# Provided information
--------

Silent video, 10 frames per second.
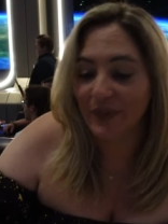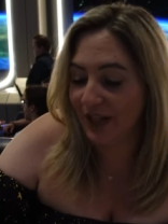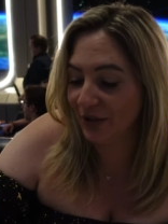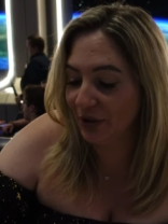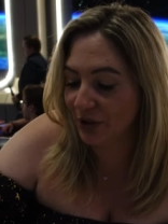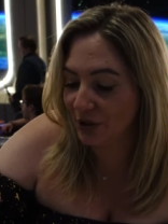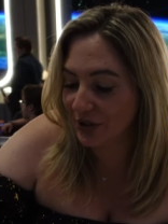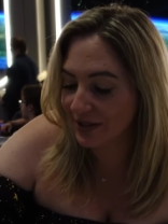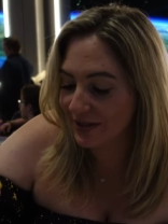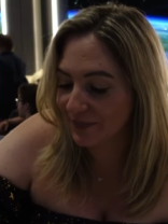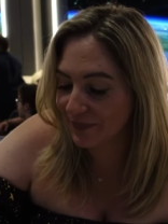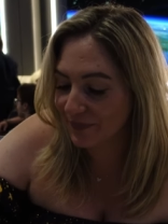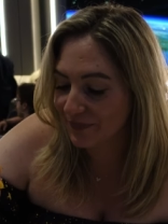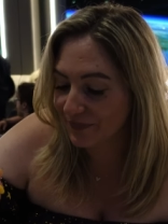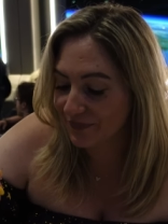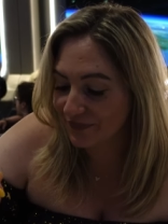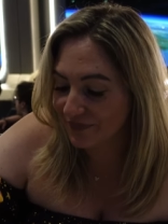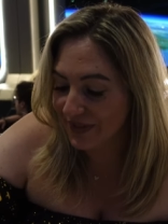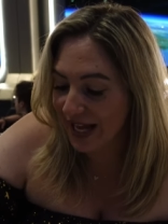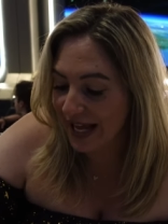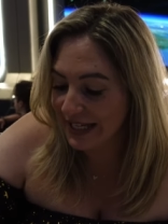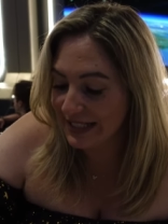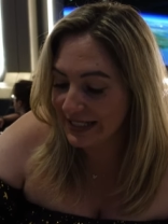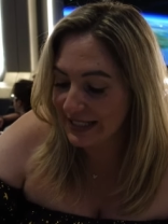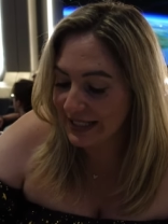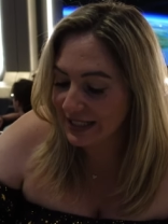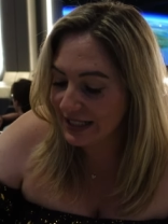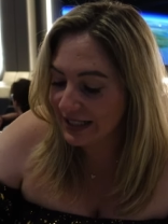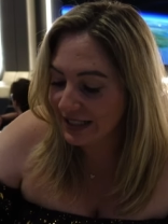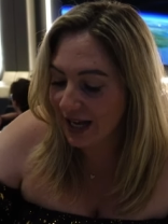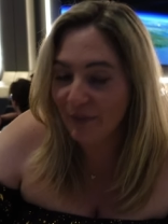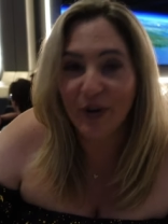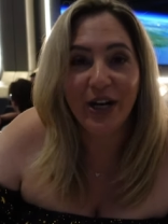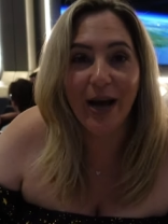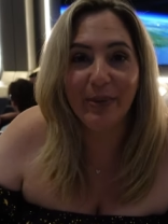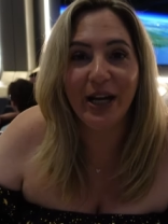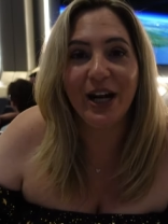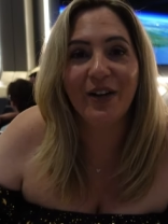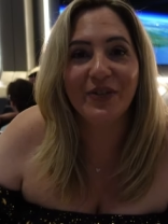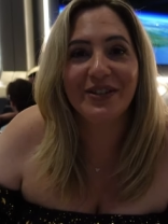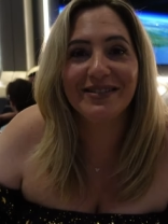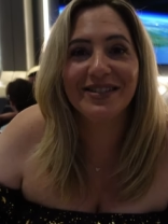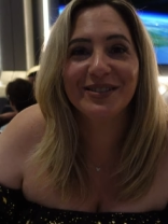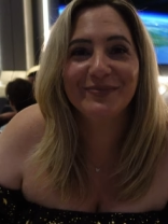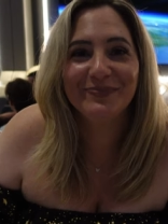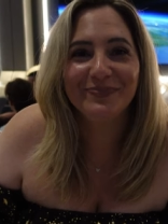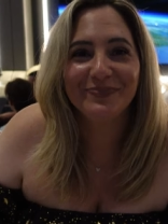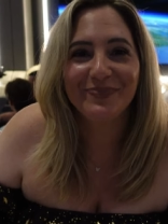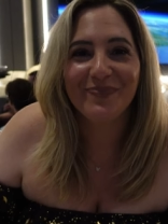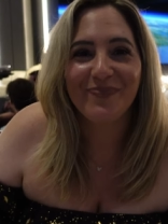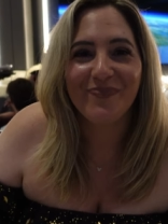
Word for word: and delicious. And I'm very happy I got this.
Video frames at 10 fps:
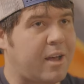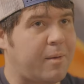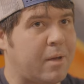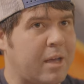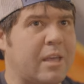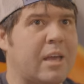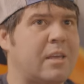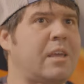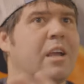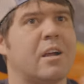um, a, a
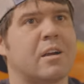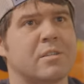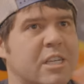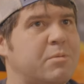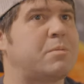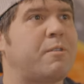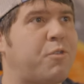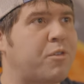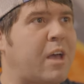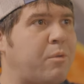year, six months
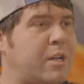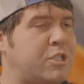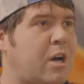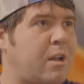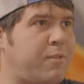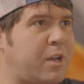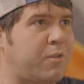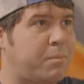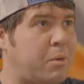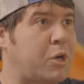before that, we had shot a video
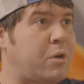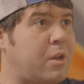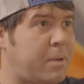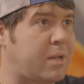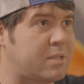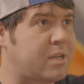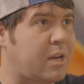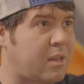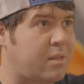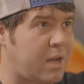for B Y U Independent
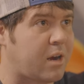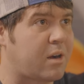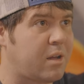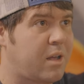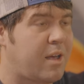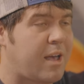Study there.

--------

# Work task
Word for word, write out the full listing, leaving the pictures aside.

# Written answer
Silent video, 10 frames per second.
Word for word: and delicious. And I'm very happy I got this.
Video frames at 10 fps:
um, a, a
year, six months
before that, we had shot a video
for B Y U Independent
Study there.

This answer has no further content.